Fu invece considerata sussistente l'aggravante della crudeltà, in quanto Giana non si limitò ad infliggere i colpi necessari a causare la morte, ma infierì ulteriormente sulla vittima. Secondo le risultanze dell'esame autoptico, nella prima fase dell'aggressione la cinquantaduenne si trovava frontalmente all'uomo e veniva colpita violentemente al torace con molteplici colpi d'arma bianca. Nella seconda fase, invece, la vittima sarebbe caduta a terra con le spalle rivolte verso il trentaseienne, essendo attinta da ulteriori fendenti al dorso, poi afferrata per i capelli e sbattuta con il capo contro le rocce limitrofe. In tali frangenti, Giana tentò anche di strangolarla.

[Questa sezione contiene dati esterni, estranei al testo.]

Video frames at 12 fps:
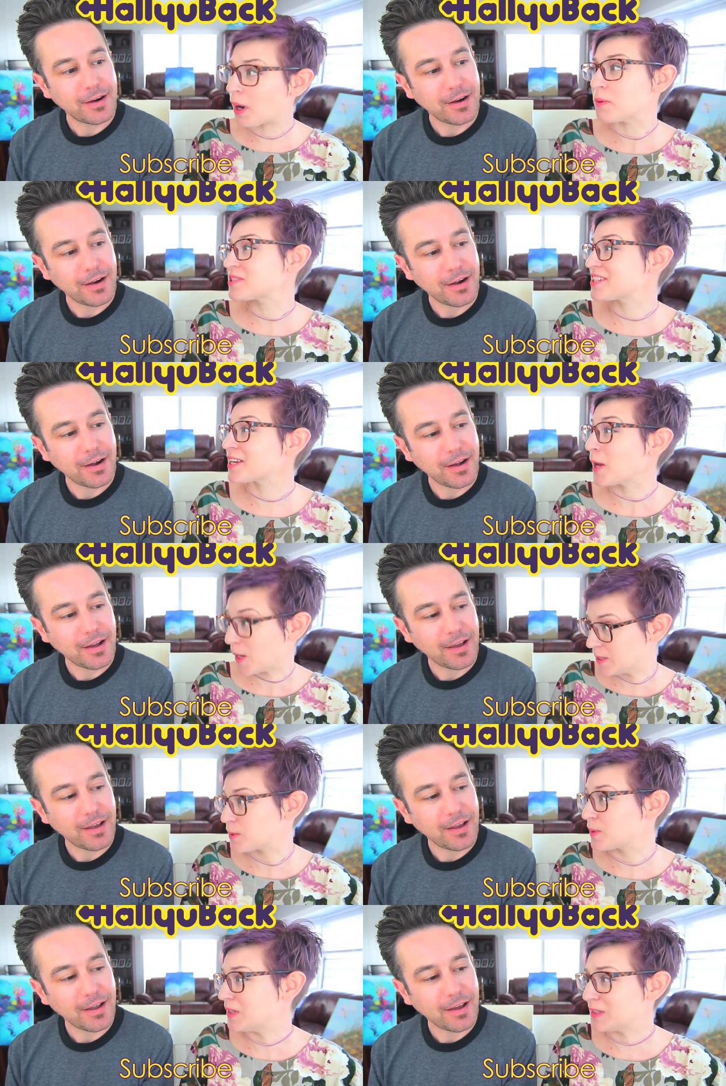Speaker 1: posted
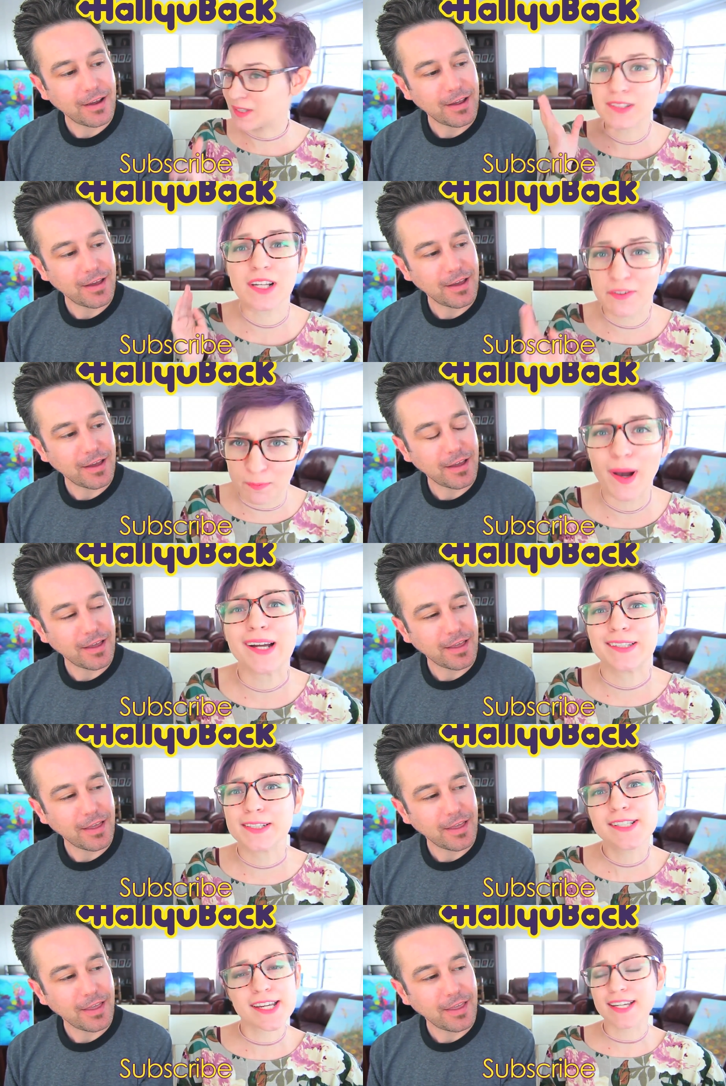on Twitter that they bought
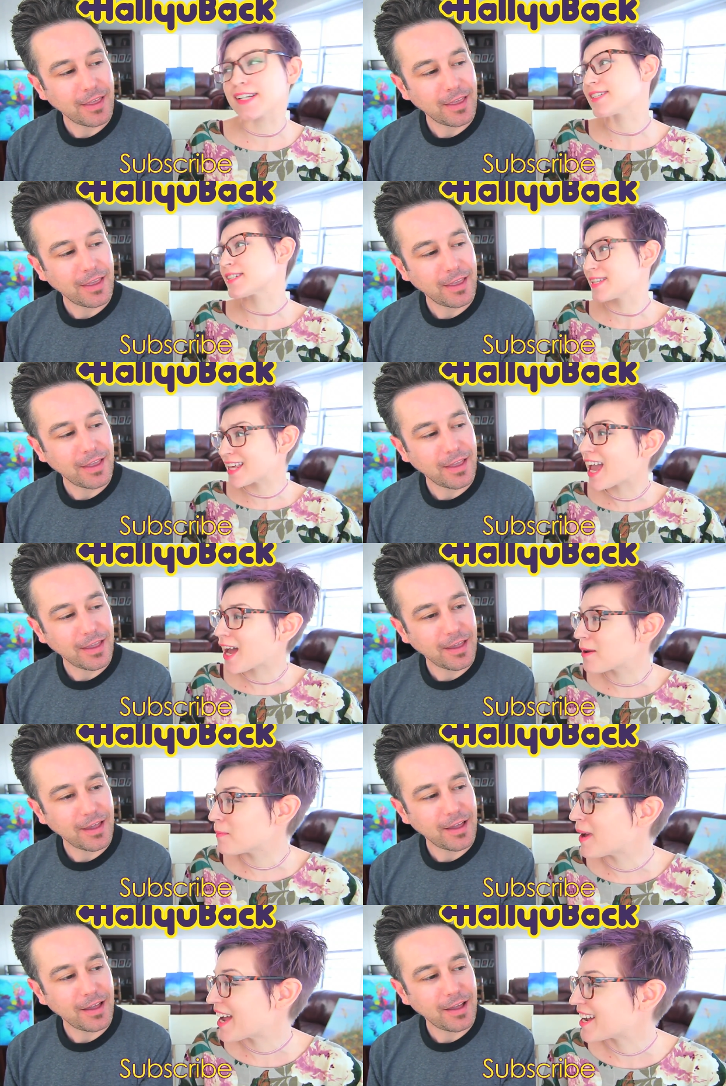their ticket to the
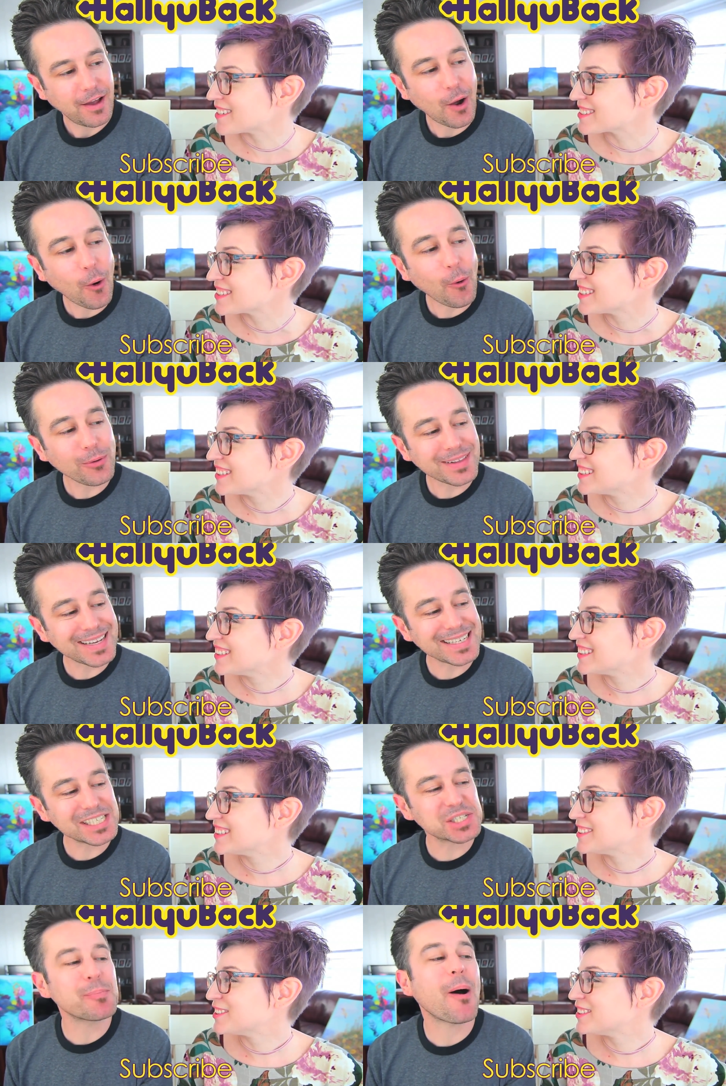A M As.
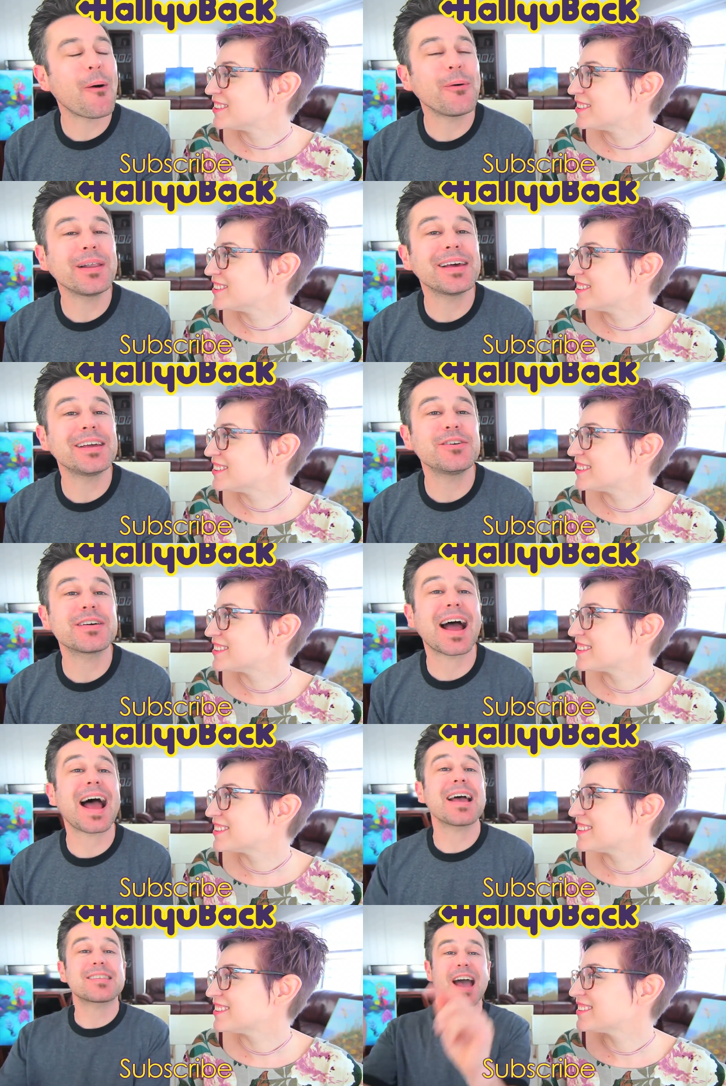
Speaker 2: Holy schmoly, you
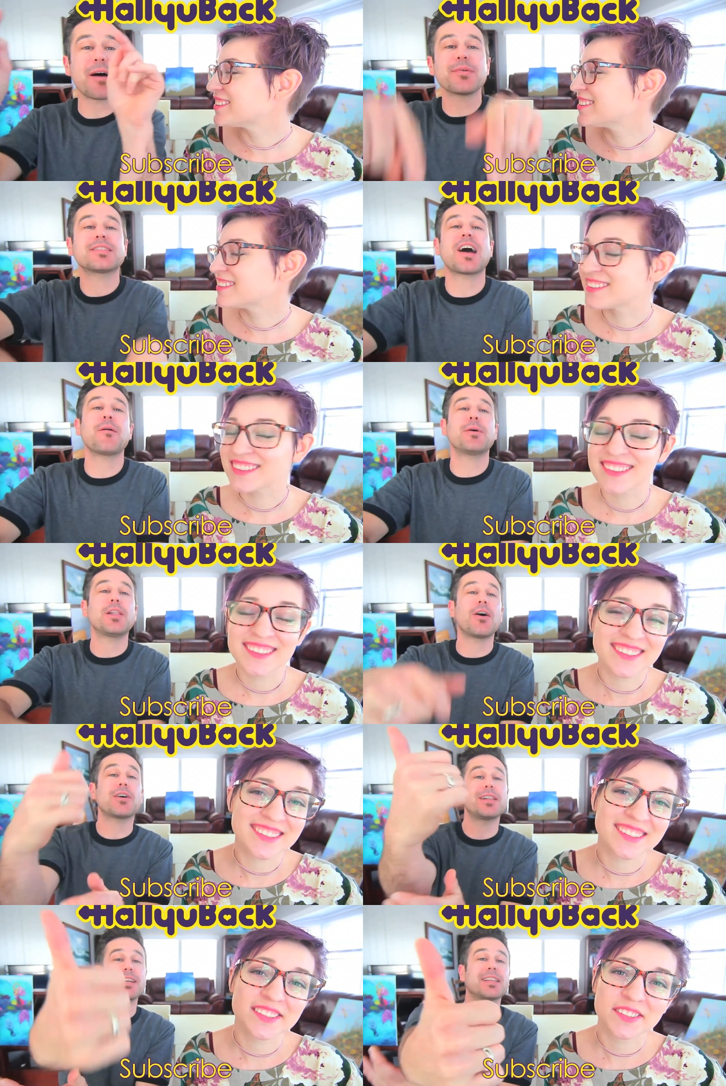guys. Comments down
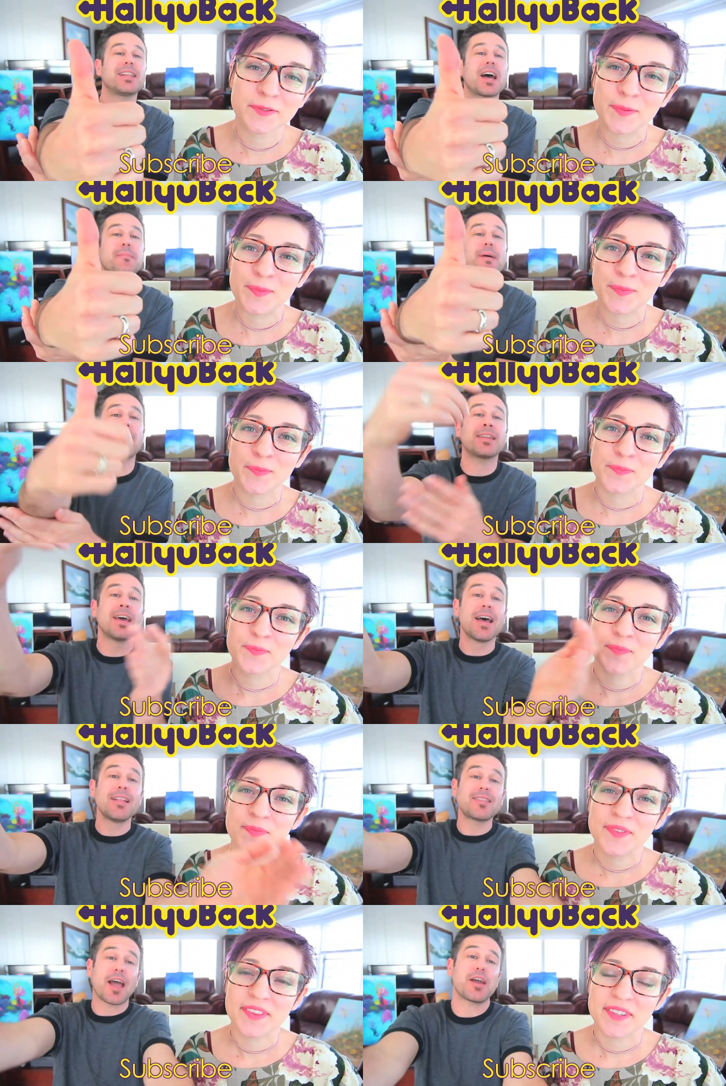below. Click the like button.
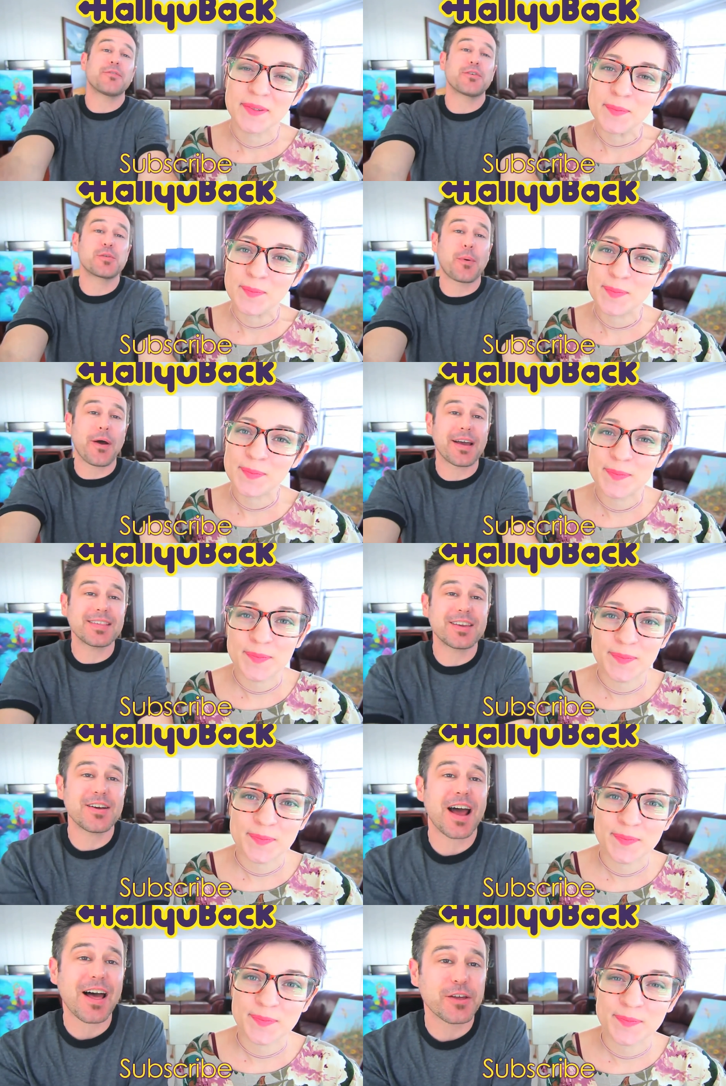Thank you for supporting us
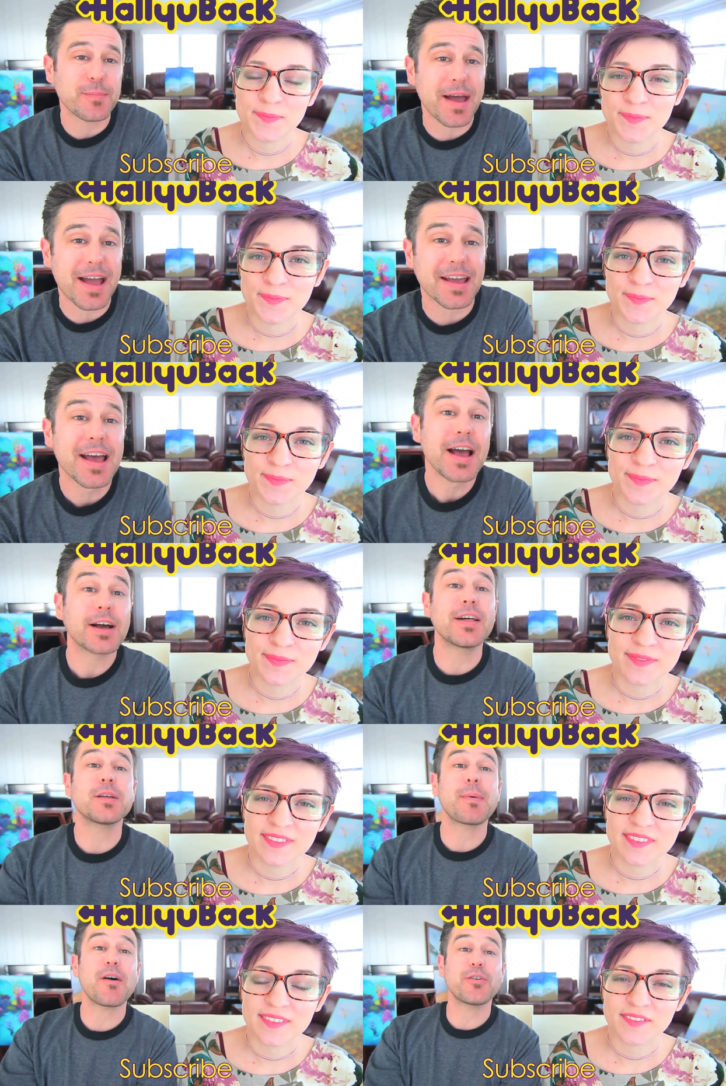here at Hollyback Back.
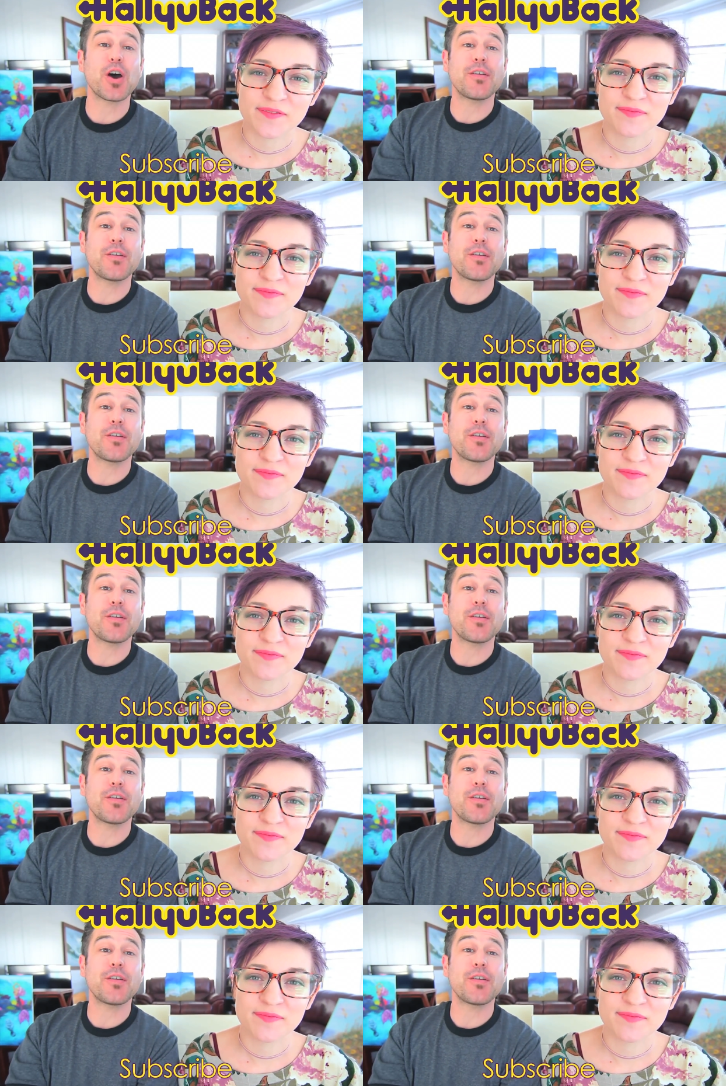Click the bell forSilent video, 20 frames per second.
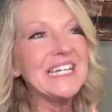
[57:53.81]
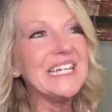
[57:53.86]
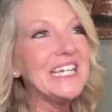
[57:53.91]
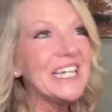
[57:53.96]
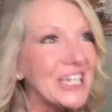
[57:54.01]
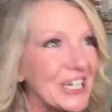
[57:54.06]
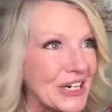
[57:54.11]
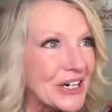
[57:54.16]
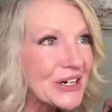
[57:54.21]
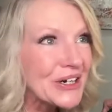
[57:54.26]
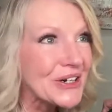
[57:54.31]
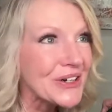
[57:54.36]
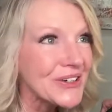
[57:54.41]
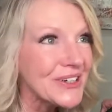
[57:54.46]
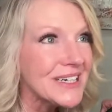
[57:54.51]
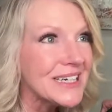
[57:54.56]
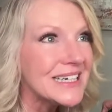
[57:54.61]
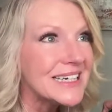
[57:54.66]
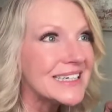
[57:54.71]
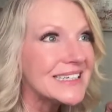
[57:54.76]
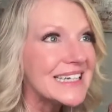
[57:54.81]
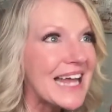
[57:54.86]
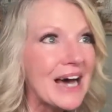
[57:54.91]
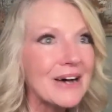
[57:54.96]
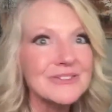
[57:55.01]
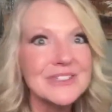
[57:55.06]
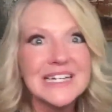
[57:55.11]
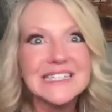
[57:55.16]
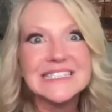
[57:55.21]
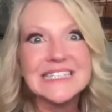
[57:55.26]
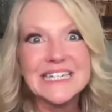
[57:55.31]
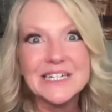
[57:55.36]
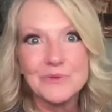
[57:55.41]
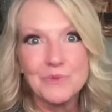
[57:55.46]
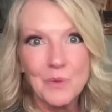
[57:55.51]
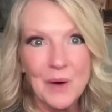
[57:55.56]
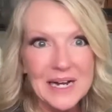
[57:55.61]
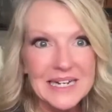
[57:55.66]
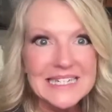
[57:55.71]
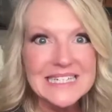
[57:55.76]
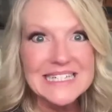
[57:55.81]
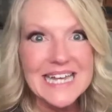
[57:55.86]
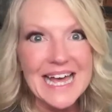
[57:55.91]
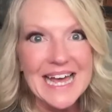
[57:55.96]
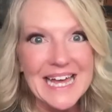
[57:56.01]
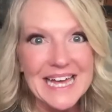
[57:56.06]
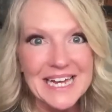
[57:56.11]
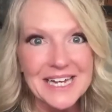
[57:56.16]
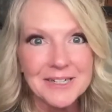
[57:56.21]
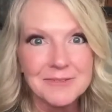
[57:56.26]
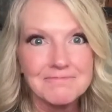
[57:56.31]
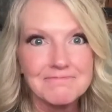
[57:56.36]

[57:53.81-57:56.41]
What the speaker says: year now does in 1 day.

La Corte, però, aveva concesso le circostanze attenuanti, dando rilevanza alla confessione dell'omicida in un momento in cui gli investigatori non avevano ancora contezza del delitto. Un'assunzione di responsabilità ritenuta dai giudici spontanea e che consentì agli inquirenti di ritrovare il cadavere.[16]
Di fronte a tale sentenza, la Procura (che aveva chiesto l'ergastolo) non presentò ricorso in Appello. La notizia suscitò grande sconcerto nei parenti della vittima.[17]